● Aim of the task: What is needed here is an exact transcription of all the entries.

● Dataset records:
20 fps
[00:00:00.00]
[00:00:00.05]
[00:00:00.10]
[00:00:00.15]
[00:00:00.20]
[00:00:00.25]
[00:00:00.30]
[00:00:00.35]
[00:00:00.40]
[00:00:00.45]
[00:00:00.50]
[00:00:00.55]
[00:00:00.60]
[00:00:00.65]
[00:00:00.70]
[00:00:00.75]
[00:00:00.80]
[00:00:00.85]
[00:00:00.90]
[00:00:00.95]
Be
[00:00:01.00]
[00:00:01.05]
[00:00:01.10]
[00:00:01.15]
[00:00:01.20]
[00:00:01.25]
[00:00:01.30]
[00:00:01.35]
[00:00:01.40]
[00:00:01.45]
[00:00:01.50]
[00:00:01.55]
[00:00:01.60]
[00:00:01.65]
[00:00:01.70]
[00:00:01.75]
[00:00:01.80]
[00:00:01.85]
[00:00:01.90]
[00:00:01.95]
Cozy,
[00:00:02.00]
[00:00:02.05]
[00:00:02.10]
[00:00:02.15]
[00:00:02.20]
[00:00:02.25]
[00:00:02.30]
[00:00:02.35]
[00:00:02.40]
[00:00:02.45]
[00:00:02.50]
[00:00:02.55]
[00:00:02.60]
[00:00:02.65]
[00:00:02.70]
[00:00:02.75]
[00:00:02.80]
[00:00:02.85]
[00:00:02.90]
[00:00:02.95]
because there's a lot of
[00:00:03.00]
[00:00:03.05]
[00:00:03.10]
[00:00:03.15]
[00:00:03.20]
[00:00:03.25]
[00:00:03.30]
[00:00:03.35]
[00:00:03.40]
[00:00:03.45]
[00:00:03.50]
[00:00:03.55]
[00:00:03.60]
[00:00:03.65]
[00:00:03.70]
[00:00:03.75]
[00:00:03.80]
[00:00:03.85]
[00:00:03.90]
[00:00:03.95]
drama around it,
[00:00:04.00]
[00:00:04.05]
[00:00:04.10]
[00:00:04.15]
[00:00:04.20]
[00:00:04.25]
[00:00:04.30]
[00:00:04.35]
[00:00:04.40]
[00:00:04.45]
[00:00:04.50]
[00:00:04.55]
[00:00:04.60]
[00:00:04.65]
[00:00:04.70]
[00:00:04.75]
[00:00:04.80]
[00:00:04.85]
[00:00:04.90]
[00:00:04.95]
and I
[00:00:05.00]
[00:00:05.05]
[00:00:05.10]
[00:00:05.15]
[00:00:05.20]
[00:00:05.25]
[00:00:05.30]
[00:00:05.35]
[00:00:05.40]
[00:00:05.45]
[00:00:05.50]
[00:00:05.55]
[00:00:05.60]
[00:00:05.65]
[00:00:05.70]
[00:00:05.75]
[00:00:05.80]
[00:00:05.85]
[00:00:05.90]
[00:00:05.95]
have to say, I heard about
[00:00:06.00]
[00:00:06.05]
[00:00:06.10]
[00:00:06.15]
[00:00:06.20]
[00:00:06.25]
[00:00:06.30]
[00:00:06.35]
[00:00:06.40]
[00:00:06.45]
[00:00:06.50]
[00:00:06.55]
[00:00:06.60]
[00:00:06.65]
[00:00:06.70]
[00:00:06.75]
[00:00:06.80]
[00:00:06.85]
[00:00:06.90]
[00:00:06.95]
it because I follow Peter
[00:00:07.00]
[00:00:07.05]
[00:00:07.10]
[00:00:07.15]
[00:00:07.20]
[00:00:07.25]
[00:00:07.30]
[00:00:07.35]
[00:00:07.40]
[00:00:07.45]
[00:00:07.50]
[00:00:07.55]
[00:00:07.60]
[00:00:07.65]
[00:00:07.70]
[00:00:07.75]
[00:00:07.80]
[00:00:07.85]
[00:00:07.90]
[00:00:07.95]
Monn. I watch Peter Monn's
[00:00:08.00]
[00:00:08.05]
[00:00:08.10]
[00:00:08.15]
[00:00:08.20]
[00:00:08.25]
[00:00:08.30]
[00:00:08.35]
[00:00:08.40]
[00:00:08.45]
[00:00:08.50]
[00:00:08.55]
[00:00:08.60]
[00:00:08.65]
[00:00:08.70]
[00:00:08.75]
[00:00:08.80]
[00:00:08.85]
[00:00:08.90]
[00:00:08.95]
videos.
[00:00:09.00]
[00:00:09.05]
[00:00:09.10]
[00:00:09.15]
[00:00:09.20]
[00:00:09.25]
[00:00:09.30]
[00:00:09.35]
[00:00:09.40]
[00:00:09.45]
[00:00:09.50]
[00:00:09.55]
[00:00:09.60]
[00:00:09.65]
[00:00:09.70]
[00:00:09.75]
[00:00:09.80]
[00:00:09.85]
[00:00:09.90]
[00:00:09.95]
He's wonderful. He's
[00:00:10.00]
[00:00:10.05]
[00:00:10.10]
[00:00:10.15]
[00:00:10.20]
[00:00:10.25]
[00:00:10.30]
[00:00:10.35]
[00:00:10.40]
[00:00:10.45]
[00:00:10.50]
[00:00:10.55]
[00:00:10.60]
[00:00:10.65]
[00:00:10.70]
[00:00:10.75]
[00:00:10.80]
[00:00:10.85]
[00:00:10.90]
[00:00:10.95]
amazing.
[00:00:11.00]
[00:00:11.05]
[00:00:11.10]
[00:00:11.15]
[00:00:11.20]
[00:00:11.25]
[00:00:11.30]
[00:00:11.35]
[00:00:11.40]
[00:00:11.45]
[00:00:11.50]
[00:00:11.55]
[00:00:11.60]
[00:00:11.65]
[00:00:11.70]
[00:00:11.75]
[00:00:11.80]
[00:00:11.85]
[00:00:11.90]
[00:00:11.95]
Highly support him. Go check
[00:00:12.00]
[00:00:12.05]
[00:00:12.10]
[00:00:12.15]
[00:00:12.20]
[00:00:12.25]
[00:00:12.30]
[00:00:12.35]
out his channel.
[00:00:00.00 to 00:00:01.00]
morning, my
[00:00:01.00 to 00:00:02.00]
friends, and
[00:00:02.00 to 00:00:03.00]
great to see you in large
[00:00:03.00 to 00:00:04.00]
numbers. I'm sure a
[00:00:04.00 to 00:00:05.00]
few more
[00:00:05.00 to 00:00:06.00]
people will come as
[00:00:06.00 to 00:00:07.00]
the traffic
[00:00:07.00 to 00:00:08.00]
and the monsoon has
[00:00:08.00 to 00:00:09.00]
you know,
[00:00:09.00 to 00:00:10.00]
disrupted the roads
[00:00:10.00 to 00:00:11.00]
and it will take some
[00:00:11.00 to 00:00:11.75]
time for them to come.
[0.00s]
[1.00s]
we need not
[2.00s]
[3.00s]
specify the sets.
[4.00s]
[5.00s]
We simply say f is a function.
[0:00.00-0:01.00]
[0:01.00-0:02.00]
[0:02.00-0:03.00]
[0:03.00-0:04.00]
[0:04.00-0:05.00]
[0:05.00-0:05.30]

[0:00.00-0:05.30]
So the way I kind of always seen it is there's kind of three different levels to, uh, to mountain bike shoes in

● Solution to this exercise:
20 fps
[00:00:00.00]
[00:00:00.05]
[00:00:00.10]
[00:00:00.15]
[00:00:00.20]
[00:00:00.25]
[00:00:00.30]
[00:00:00.35]
[00:00:00.40]
[00:00:00.45]
[00:00:00.50]
[00:00:00.55]
[00:00:00.60]
[00:00:00.65]
[00:00:00.70]
[00:00:00.75]
[00:00:00.80]
[00:00:00.85]
[00:00:00.90]
[00:00:00.95]
Be
[00:00:01.00]
[00:00:01.05]
[00:00:01.10]
[00:00:01.15]
[00:00:01.20]
[00:00:01.25]
[00:00:01.30]
[00:00:01.35]
[00:00:01.40]
[00:00:01.45]
[00:00:01.50]
[00:00:01.55]
[00:00:01.60]
[00:00:01.65]
[00:00:01.70]
[00:00:01.75]
[00:00:01.80]
[00:00:01.85]
[00:00:01.90]
[00:00:01.95]
Cozy,
[00:00:02.00]
[00:00:02.05]
[00:00:02.10]
[00:00:02.15]
[00:00:02.20]
[00:00:02.25]
[00:00:02.30]
[00:00:02.35]
[00:00:02.40]
[00:00:02.45]
[00:00:02.50]
[00:00:02.55]
[00:00:02.60]
[00:00:02.65]
[00:00:02.70]
[00:00:02.75]
[00:00:02.80]
[00:00:02.85]
[00:00:02.90]
[00:00:02.95]
because there's a lot of
[00:00:03.00]
[00:00:03.05]
[00:00:03.10]
[00:00:03.15]
[00:00:03.20]
[00:00:03.25]
[00:00:03.30]
[00:00:03.35]
[00:00:03.40]
[00:00:03.45]
[00:00:03.50]
[00:00:03.55]
[00:00:03.60]
[00:00:03.65]
[00:00:03.70]
[00:00:03.75]
[00:00:03.80]
[00:00:03.85]
[00:00:03.90]
[00:00:03.95]
drama around it,
[00:00:04.00]
[00:00:04.05]
[00:00:04.10]
[00:00:04.15]
[00:00:04.20]
[00:00:04.25]
[00:00:04.30]
[00:00:04.35]
[00:00:04.40]
[00:00:04.45]
[00:00:04.50]
[00:00:04.55]
[00:00:04.60]
[00:00:04.65]
[00:00:04.70]
[00:00:04.75]
[00:00:04.80]
[00:00:04.85]
[00:00:04.90]
[00:00:04.95]
and I
[00:00:05.00]
[00:00:05.05]
[00:00:05.10]
[00:00:05.15]
[00:00:05.20]
[00:00:05.25]
[00:00:05.30]
[00:00:05.35]
[00:00:05.40]
[00:00:05.45]
[00:00:05.50]
[00:00:05.55]
[00:00:05.60]
[00:00:05.65]
[00:00:05.70]
[00:00:05.75]
[00:00:05.80]
[00:00:05.85]
[00:00:05.90]
[00:00:05.95]
have to say, I heard about
[00:00:06.00]
[00:00:06.05]
[00:00:06.10]
[00:00:06.15]
[00:00:06.20]
[00:00:06.25]
[00:00:06.30]
[00:00:06.35]
[00:00:06.40]
[00:00:06.45]
[00:00:06.50]
[00:00:06.55]
[00:00:06.60]
[00:00:06.65]
[00:00:06.70]
[00:00:06.75]
[00:00:06.80]
[00:00:06.85]
[00:00:06.90]
[00:00:06.95]
it because I follow Peter
[00:00:07.00]
[00:00:07.05]
[00:00:07.10]
[00:00:07.15]
[00:00:07.20]
[00:00:07.25]
[00:00:07.30]
[00:00:07.35]
[00:00:07.40]
[00:00:07.45]
[00:00:07.50]
[00:00:07.55]
[00:00:07.60]
[00:00:07.65]
[00:00:07.70]
[00:00:07.75]
[00:00:07.80]
[00:00:07.85]
[00:00:07.90]
[00:00:07.95]
Monn. I watch Peter Monn's
[00:00:08.00]
[00:00:08.05]
[00:00:08.10]
[00:00:08.15]
[00:00:08.20]
[00:00:08.25]
[00:00:08.30]
[00:00:08.35]
[00:00:08.40]
[00:00:08.45]
[00:00:08.50]
[00:00:08.55]
[00:00:08.60]
[00:00:08.65]
[00:00:08.70]
[00:00:08.75]
[00:00:08.80]
[00:00:08.85]
[00:00:08.90]
[00:00:08.95]
videos.
[00:00:09.00]
[00:00:09.05]
[00:00:09.10]
[00:00:09.15]
[00:00:09.20]
[00:00:09.25]
[00:00:09.30]
[00:00:09.35]
[00:00:09.40]
[00:00:09.45]
[00:00:09.50]
[00:00:09.55]
[00:00:09.60]
[00:00:09.65]
[00:00:09.70]
[00:00:09.75]
[00:00:09.80]
[00:00:09.85]
[00:00:09.90]
[00:00:09.95]
He's wonderful. He's
[00:00:10.00]
[00:00:10.05]
[00:00:10.10]
[00:00:10.15]
[00:00:10.20]
[00:00:10.25]
[00:00:10.30]
[00:00:10.35]
[00:00:10.40]
[00:00:10.45]
[00:00:10.50]
[00:00:10.55]
[00:00:10.60]
[00:00:10.65]
[00:00:10.70]
[00:00:10.75]
[00:00:10.80]
[00:00:10.85]
[00:00:10.90]
[00:00:10.95]
amazing.
[00:00:11.00]
[00:00:11.05]
[00:00:11.10]
[00:00:11.15]
[00:00:11.20]
[00:00:11.25]
[00:00:11.30]
[00:00:11.35]
[00:00:11.40]
[00:00:11.45]
[00:00:11.50]
[00:00:11.55]
[00:00:11.60]
[00:00:11.65]
[00:00:11.70]
[00:00:11.75]
[00:00:11.80]
[00:00:11.85]
[00:00:11.90]
[00:00:11.95]
Highly support him. Go check
[00:00:12.00]
[00:00:12.05]
[00:00:12.10]
[00:00:12.15]
[00:00:12.20]
[00:00:12.25]
[00:00:12.30]
[00:00:12.35]
out his channel.
[00:00:00.00 to 00:00:01.00]
morning, my
[00:00:01.00 to 00:00:02.00]
friends, and
[00:00:02.00 to 00:00:03.00]
great to see you in large
[00:00:03.00 to 00:00:04.00]
numbers. I'm sure a
[00:00:04.00 to 00:00:05.00]
few more
[00:00:05.00 to 00:00:06.00]
people will come as
[00:00:06.00 to 00:00:07.00]
the traffic
[00:00:07.00 to 00:00:08.00]
and the monsoon has
[00:00:08.00 to 00:00:09.00]
you know,
[00:00:09.00 to 00:00:10.00]
disrupted the roads
[00:00:10.00 to 00:00:11.00]
and it will take some
[00:00:11.00 to 00:00:11.75]
time for them to come.
[0.00s]
[1.00s]
we need not
[2.00s]
[3.00s]
specify the sets.
[4.00s]
[5.00s]
We simply say f is a function.
[0:00.00-0:01.00]
[0:01.00-0:02.00]
[0:02.00-0:03.00]
[0:03.00-0:04.00]
[0:04.00-0:05.00]
[0:05.00-0:05.30]

[0:00.00-0:05.30]
So the way I kind of always seen it is there's kind of three different levels to, uh, to mountain bike shoes in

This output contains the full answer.